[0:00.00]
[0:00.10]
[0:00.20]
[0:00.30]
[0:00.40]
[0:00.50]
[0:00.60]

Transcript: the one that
-=-=-
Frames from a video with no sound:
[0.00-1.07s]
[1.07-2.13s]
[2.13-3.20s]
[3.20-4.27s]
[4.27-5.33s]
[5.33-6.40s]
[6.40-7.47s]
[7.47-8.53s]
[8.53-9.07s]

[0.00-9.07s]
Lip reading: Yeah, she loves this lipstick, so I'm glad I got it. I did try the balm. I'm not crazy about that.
-=-=-
▶ [Problem]:
Look above for the line containing "[0.00-1.07s]" and the line containing "Lip reading: Yeah, she". Transcribe both, with the lines between them, exactly.

▶ [Answer to this exercise]:
[0.00-1.07s]
[1.07-2.13s]
[2.13-3.20s]
[3.20-4.27s]
[4.27-5.33s]
[5.33-6.40s]
[6.40-7.47s]
[7.47-8.53s]
[8.53-9.07s]

[0.00-9.07s]
Lip reading: Yeah, she loves this lipstick, so I'm glad I got it. I did try the balm. I'm not crazy about that.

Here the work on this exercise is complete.